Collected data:
━━━━━━
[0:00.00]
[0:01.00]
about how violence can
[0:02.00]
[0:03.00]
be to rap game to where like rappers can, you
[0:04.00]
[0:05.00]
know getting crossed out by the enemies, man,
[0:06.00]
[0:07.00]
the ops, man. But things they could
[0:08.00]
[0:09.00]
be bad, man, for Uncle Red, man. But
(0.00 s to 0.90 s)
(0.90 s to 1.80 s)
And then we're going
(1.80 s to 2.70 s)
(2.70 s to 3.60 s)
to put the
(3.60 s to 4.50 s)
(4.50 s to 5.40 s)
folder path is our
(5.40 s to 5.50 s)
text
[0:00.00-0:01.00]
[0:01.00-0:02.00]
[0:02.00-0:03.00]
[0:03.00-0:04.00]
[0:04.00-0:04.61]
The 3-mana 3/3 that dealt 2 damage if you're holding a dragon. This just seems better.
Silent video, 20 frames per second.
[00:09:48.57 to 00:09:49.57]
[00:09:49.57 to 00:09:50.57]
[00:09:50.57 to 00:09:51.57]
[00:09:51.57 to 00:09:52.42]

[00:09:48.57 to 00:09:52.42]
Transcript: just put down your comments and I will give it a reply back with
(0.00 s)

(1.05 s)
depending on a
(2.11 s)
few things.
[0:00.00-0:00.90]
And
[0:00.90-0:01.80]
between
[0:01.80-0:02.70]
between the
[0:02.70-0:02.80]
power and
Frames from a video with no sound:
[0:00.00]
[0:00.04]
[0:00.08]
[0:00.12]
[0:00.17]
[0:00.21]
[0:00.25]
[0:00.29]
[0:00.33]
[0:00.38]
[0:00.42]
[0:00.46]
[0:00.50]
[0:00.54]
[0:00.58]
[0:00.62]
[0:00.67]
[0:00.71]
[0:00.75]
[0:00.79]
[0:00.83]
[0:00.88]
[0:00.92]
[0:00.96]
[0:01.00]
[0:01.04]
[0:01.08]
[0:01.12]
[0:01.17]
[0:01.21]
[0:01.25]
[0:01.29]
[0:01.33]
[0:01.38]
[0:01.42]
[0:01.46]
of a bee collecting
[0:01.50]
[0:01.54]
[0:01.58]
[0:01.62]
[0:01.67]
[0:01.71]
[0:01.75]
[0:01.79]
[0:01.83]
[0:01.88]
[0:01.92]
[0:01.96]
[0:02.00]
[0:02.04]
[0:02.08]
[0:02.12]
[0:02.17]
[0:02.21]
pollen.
━━━━━━
Description of the task: All of the data above should be duplicated exactly.

Answer to the exercise:
[0:00.00]
[0:01.00]
about how violence can
[0:02.00]
[0:03.00]
be to rap game to where like rappers can, you
[0:04.00]
[0:05.00]
know getting crossed out by the enemies, man,
[0:06.00]
[0:07.00]
the ops, man. But things they could
[0:08.00]
[0:09.00]
be bad, man, for Uncle Red, man. But
(0.00 s to 0.90 s)
(0.90 s to 1.80 s)
And then we're going
(1.80 s to 2.70 s)
(2.70 s to 3.60 s)
to put the
(3.60 s to 4.50 s)
(4.50 s to 5.40 s)
folder path is our
(5.40 s to 5.50 s)
text
[0:00.00-0:01.00]
[0:01.00-0:02.00]
[0:02.00-0:03.00]
[0:03.00-0:04.00]
[0:04.00-0:04.61]
The 3-mana 3/3 that dealt 2 damage if you're holding a dragon. This just seems better.
Silent video, 20 frames per second.
[00:09:48.57 to 00:09:49.57]
[00:09:49.57 to 00:09:50.57]
[00:09:50.57 to 00:09:51.57]
[00:09:51.57 to 00:09:52.42]

[00:09:48.57 to 00:09:52.42]
Transcript: just put down your comments and I will give it a reply back with
(0.00 s)

(1.05 s)
depending on a
(2.11 s)
few things.
[0:00.00-0:00.90]
And
[0:00.90-0:01.80]
between
[0:01.80-0:02.70]
between the
[0:02.70-0:02.80]
power and
Frames from a video with no sound:
[0:00.00]
[0:00.04]
[0:00.08]
[0:00.12]
[0:00.17]
[0:00.21]
[0:00.25]
[0:00.29]
[0:00.33]
[0:00.38]
[0:00.42]
[0:00.46]
[0:00.50]
[0:00.54]
[0:00.58]
[0:00.62]
[0:00.67]
[0:00.71]
[0:00.75]
[0:00.79]
[0:00.83]
[0:00.88]
[0:00.92]
[0:00.96]
[0:01.00]
[0:01.04]
[0:01.08]
[0:01.12]
[0:01.17]
[0:01.21]
[0:01.25]
[0:01.29]
[0:01.33]
[0:01.38]
[0:01.42]
[0:01.46]
of a bee collecting
[0:01.50]
[0:01.54]
[0:01.58]
[0:01.62]
[0:01.67]
[0:01.71]
[0:01.75]
[0:01.79]
[0:01.83]
[0:01.88]
[0:01.92]
[0:01.96]
[0:02.00]
[0:02.04]
[0:02.08]
[0:02.12]
[0:02.17]
[0:02.21]
pollen.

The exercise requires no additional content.